Can anyone see the scans of this book on w:HathiTrust? I suspect it is PD because it is a work of the government of Indonesia. John Vandenberg (chat) 10:18, 25 June 2012 (UTC)

I can not see the content, says "Full view is not available for this item due to copyright © restrictions.". JeepdaySock (talk) 11:03, 25 June 2012 (UTC)

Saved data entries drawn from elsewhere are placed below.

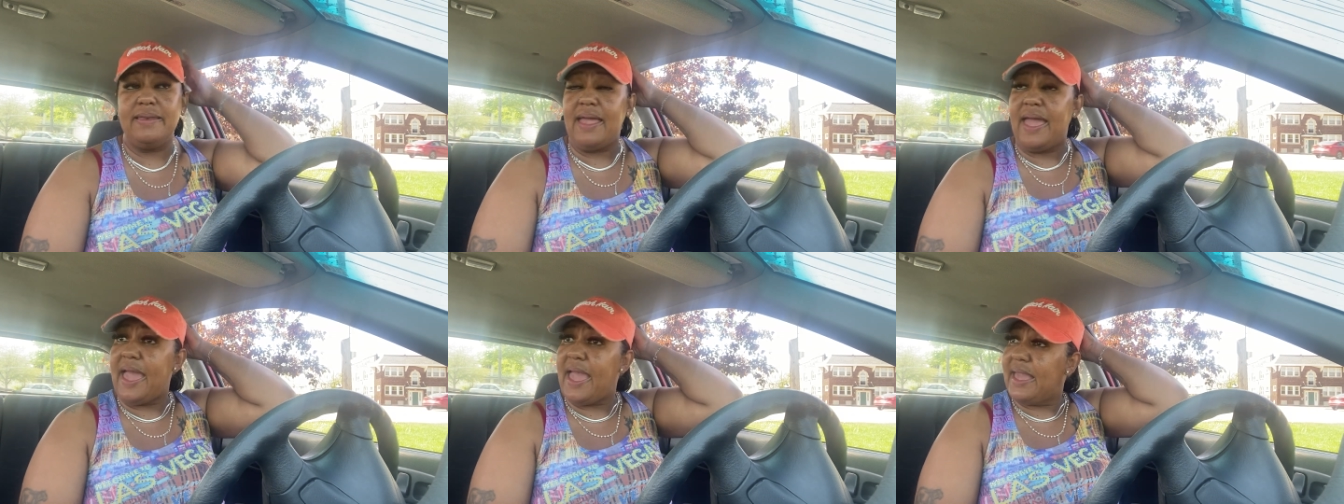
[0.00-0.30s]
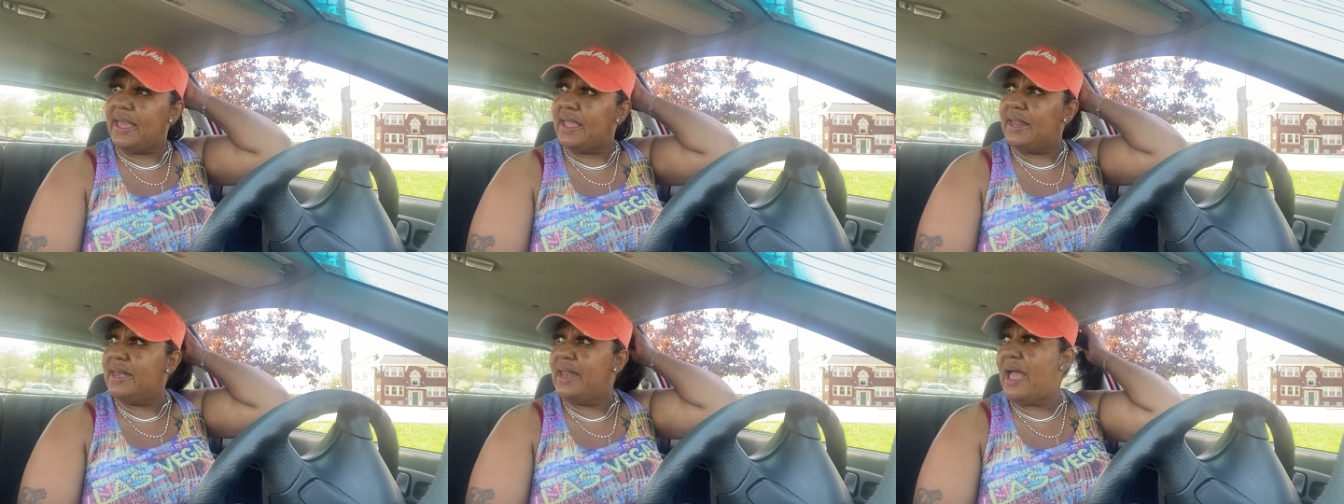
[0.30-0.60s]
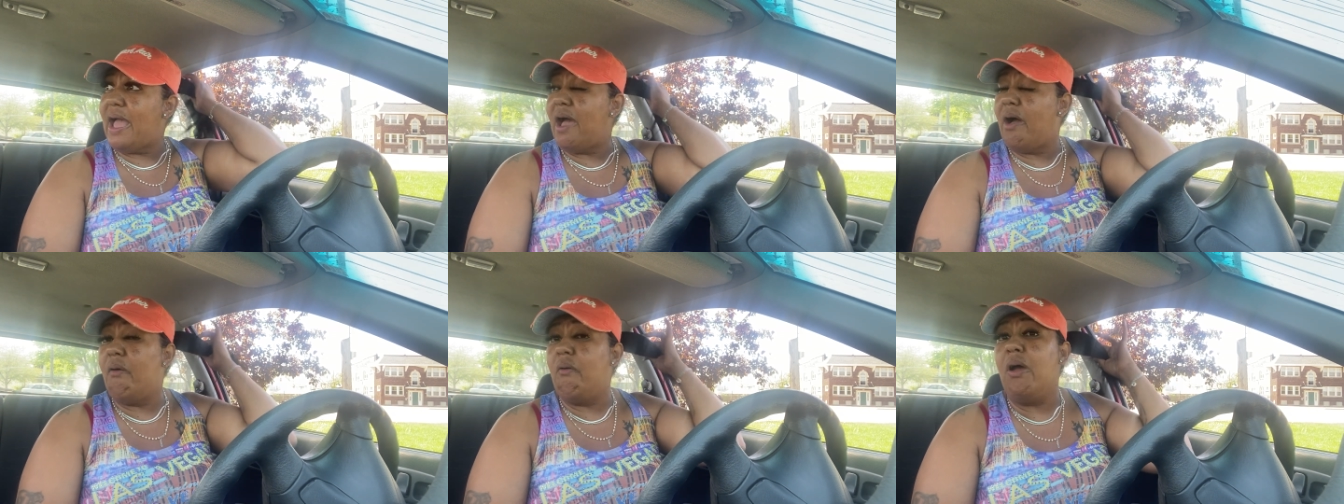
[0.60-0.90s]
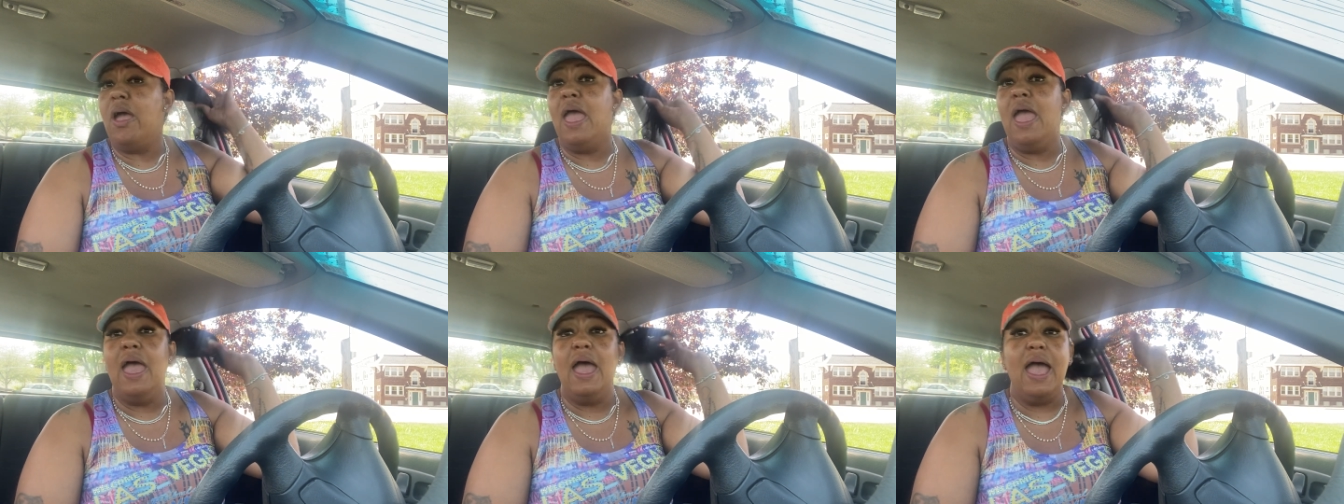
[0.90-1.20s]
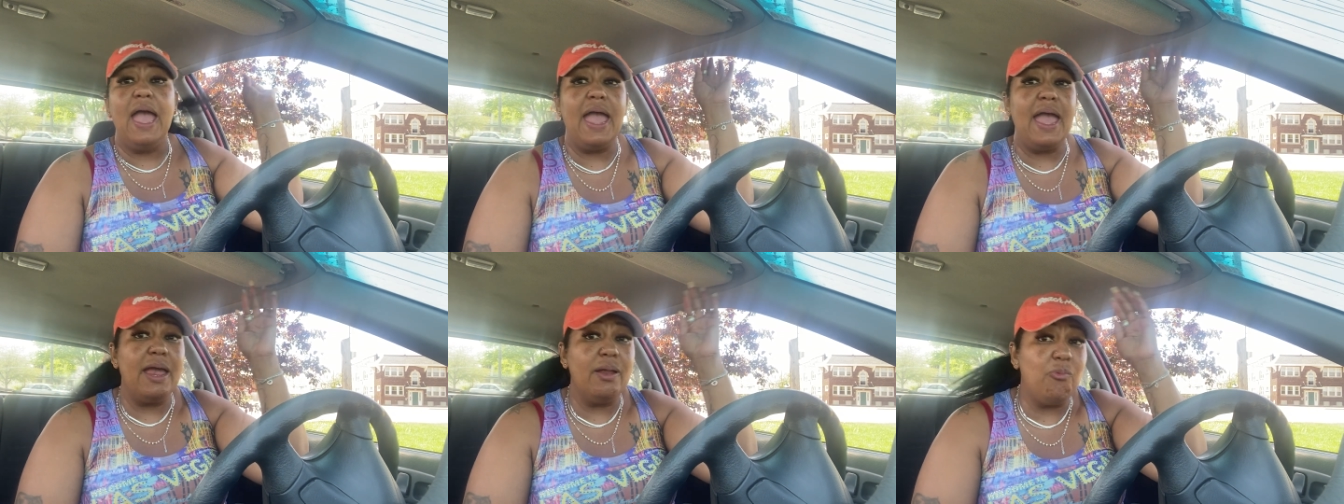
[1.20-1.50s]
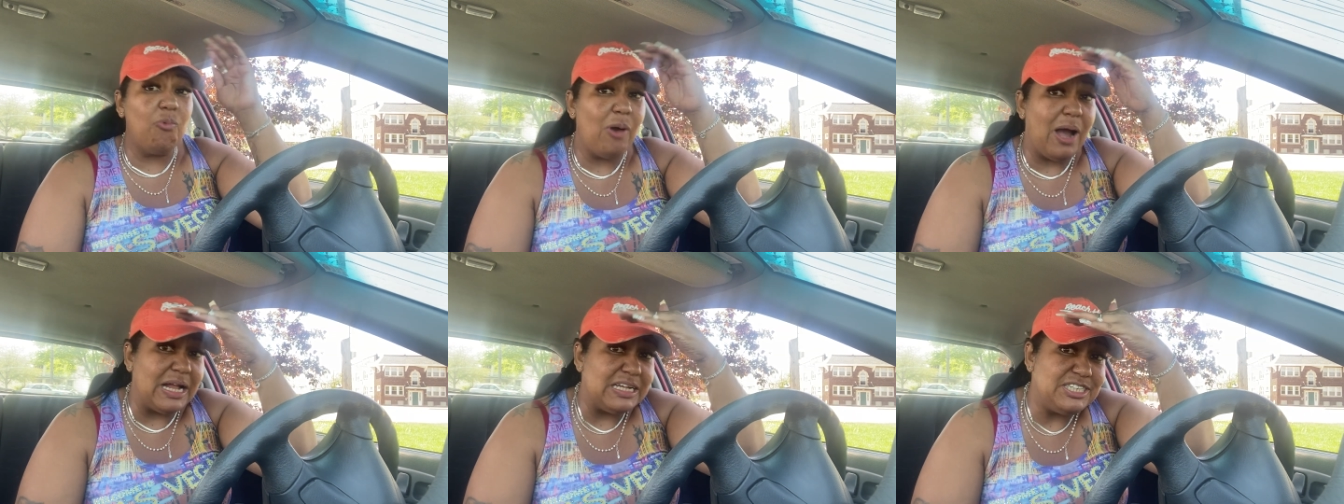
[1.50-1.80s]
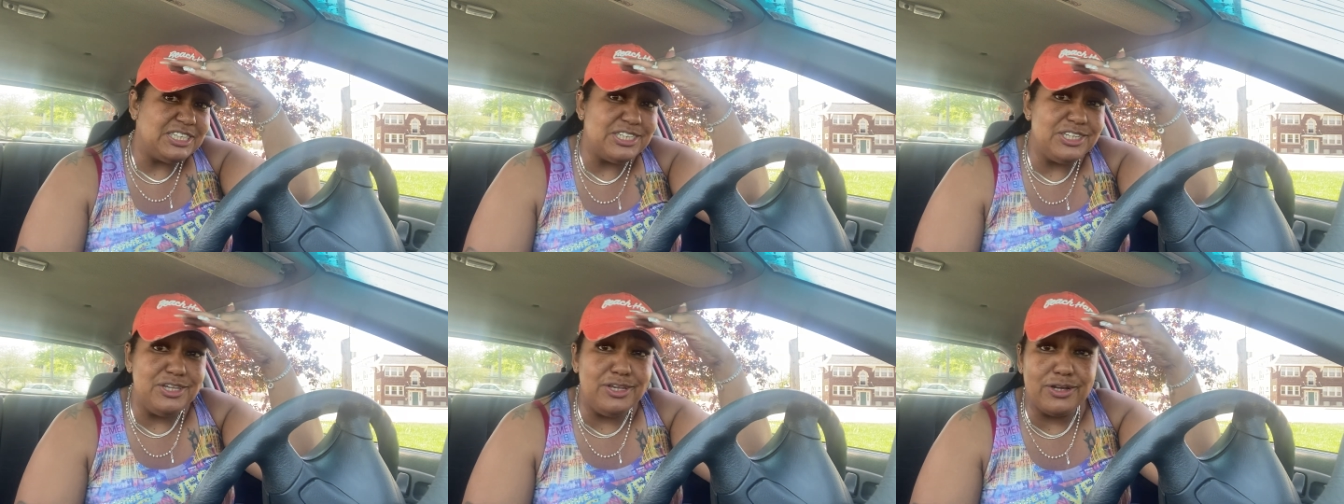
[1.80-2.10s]
hanging out, and
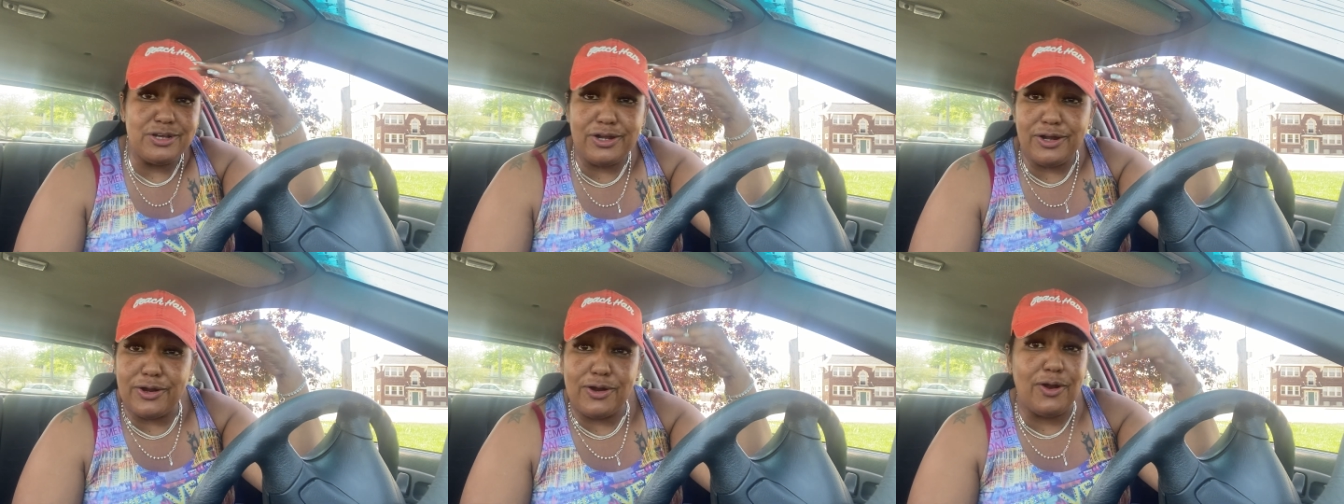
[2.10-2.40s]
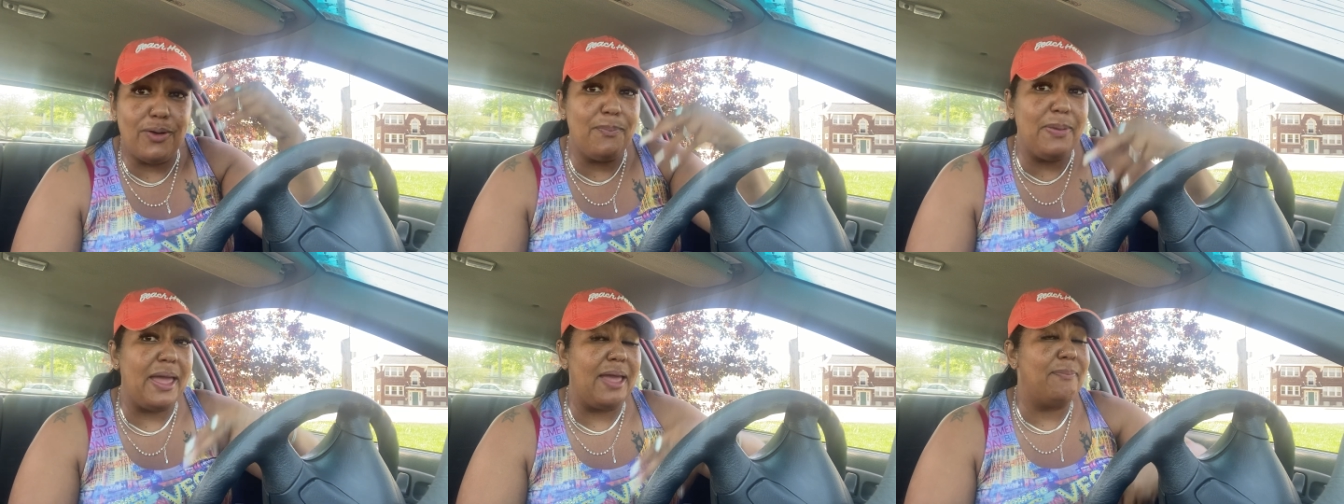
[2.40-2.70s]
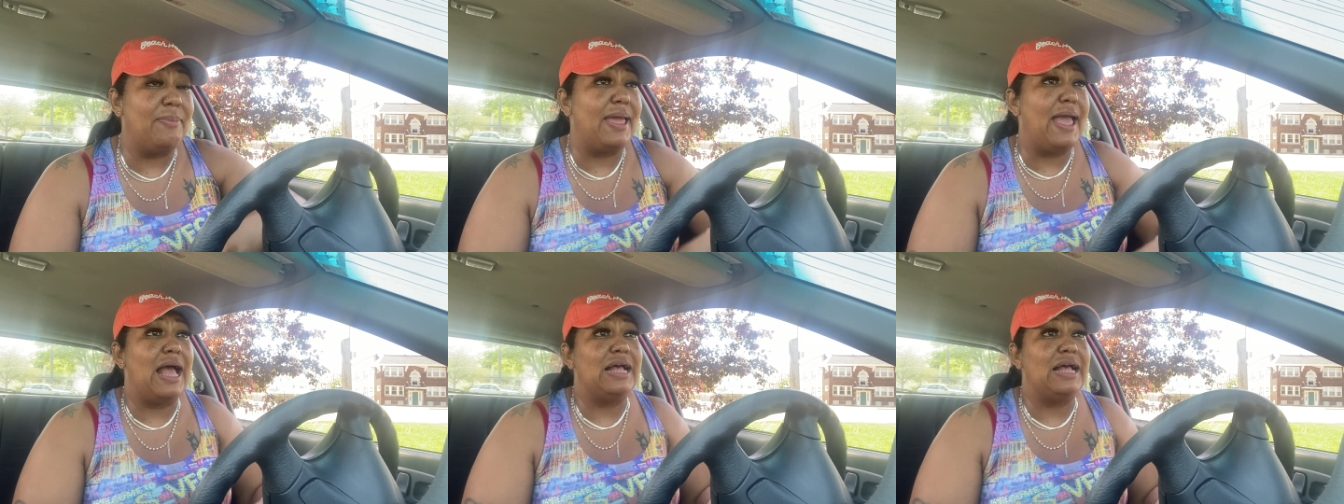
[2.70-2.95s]
watching your girl, baby.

I HAVE 2 HAND WRITTEN DRAFTS Ronald Reagan July-September 1975

Untitled and Program 75-18, 1 September 1975 "A FEW IRONIES" -

INCLUDED ONLY P.1

Program 75-18, 1 September 1975 "A FEW IRONIES" -Ronald Reagan July-September 1975

Handwritten Draft Discovered

At the Hoover Institutes Draft of Ronald Reagans Radio Address "A Few Ironies" can be found below

Audio, Box: 8, Script, Box: 2 A Few Ironies,


"...but there are no drafts for the remaining 353. Of these, archival evidence has confirmed that members

of Reagan’s staff drafted 39. The authorship of the remaining 314 is uncertain...." Says Hoover Institute.


WELL... Now, I will confirm that 312 of them is uncertain, because...

I am CERTAIN of the Author of two of them and that would be they were drafted/written by Ronald Reagan during the summer/fall months & recorded Sept 1975 While campaigning.

This is not a copy so I KNOW it has never been seen nor read it.

Attached you will find the First Page of The September Radio Essay "A Few Ironies". I own 2 of them, the second no title but Im assuming shortly follows "AFI" Since it was paper clipped right behind the other. Both written on a letter size legal pad, 3 pages long...

They were both written on legal pad letter size paper, 3 pages. My aunt who worked for RR pulled it out of the waste basket.

I have two more pages and an entire additional essay that im assuming follows A FEW IRONIES.